Foreign investor participation reached a record. 74% of all Q1 2026 rounds included a global investor, with foreign investors accounting for 65.9% of total fundraising — though that share is gradually declining as local funds take a slightly larger role in early rounds. American Tier-1 firms — Sequoia, Benchmark, Lightspeed, Insight Partners, Coatue, Tiger Global — continue to anchor the late-stage Israeli pipeline. NVIDIA emerged as a meaningful corporate strategic, joining the Decart AI $300 million round at a $4 billion valuation alongside Radical Ventures.
The structural pattern
The Q1 2026 data confirms a pattern visible across 2024 and 2025: fewer rounds, larger checks, deeper specialization. Israeli companies raising $10–75 million seed rounds at $100M+ post-money valuations have become routine in cyber and AI — a profile incompatible with the European seed playbook ($3–5 million in Berlin or Stockholm) and increasingly distinct even from US benchmarks outside the Bay Area.
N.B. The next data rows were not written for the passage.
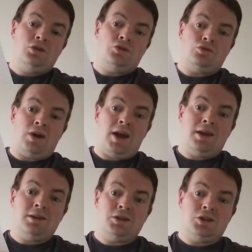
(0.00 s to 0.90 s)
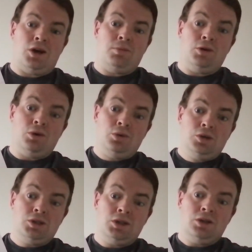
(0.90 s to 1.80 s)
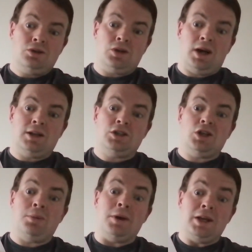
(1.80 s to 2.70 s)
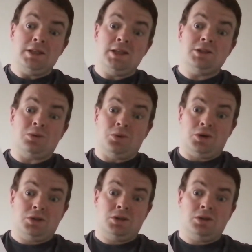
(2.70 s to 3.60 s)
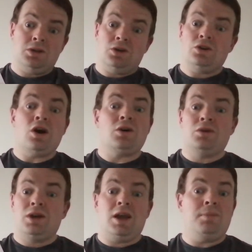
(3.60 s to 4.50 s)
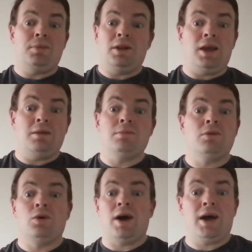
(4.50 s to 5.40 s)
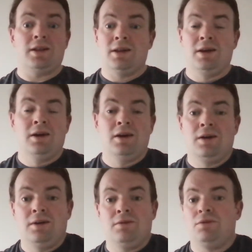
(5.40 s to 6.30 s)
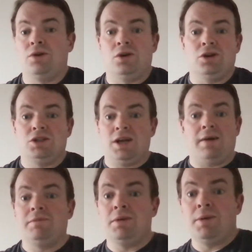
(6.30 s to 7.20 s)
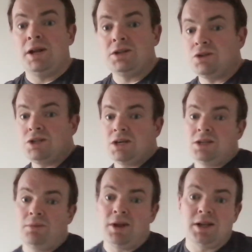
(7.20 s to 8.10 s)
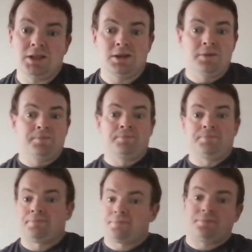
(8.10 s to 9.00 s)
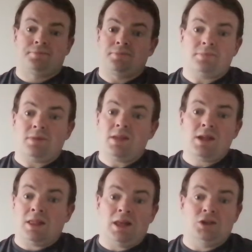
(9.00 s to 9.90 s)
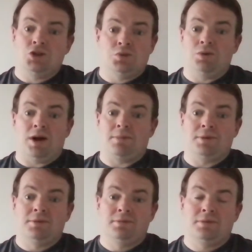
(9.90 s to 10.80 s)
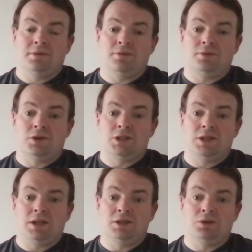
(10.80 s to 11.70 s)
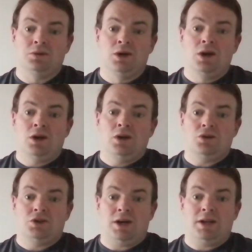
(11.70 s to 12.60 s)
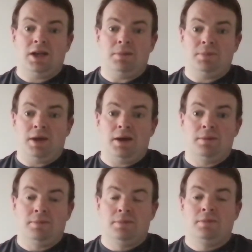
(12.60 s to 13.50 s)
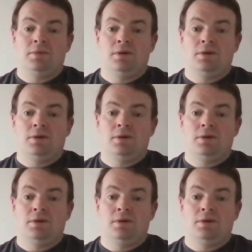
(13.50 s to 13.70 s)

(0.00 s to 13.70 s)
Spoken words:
trying to stop goals, trying to stop easy scores. You're not going to keep a team quiet for 70 minutes or 60 minutes. That just won't happen, unfortunately. So you're trying to keep them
The implication for the founder population is bifurcated. Capital is available — especially in cyber, AI infrastructure, and agentic platforms — to companies that can command a mega-round. Mid-stage companies, particularly those requiring international business development travel during a reservist environment, face genuine headwinds the aggregate numbers conceal.
Where the index breaks
The Mega-Round Index measures disclosed transactions. It does not capture stealth rounds, recapitalizations, secondary transactions, or the Cyera-style "two rounds in six months" pattern that distorts category-level comparisons. It also does not capture employee secondary sales — a growing component of late-stage Israeli rounds. Cato Networks' $359 million Series G in 2025 included approximately one-third in employee secondary, providing partial liquidity ahead of a delayed IPO.
The index also flatters the headline. A single $1 billion round — Vast Data's April 2026 financing at a $30 billion valuation, occurring outside the Q1 window — can move quarterly totals by 20%+ on its own. Concentration produces volatility. The structural story is more durable than any single quarter.
What the index will track in 2026
Three quarterly indicators frame the rest of 2026:
- The persistence of the 11-deal ceiling. If mega-round count holds at ten to twelve per quarter through Q4, the year ends near 45 mega-rounds — roughly double the 2025 pace, with concentration intensifying further.
- The defense-tech revert. The Q1 reversion below 1% is implausibly low. The 2025 baseline above 8% returns once Ministry of Defense procurement cycles re-engage.
- The pre-IPO pipeline. Cato, Cyera, Sweet, Armis (pre-ServiceNow close), and several other late-stage names are positioned for 2026–2027 public market entries. Mega-round activity at this tier directly feeds the next IPO cohort.
The Mega-Round Index will publish quarterly through 2026 with full disclosure of methodology, sources, and exclusions.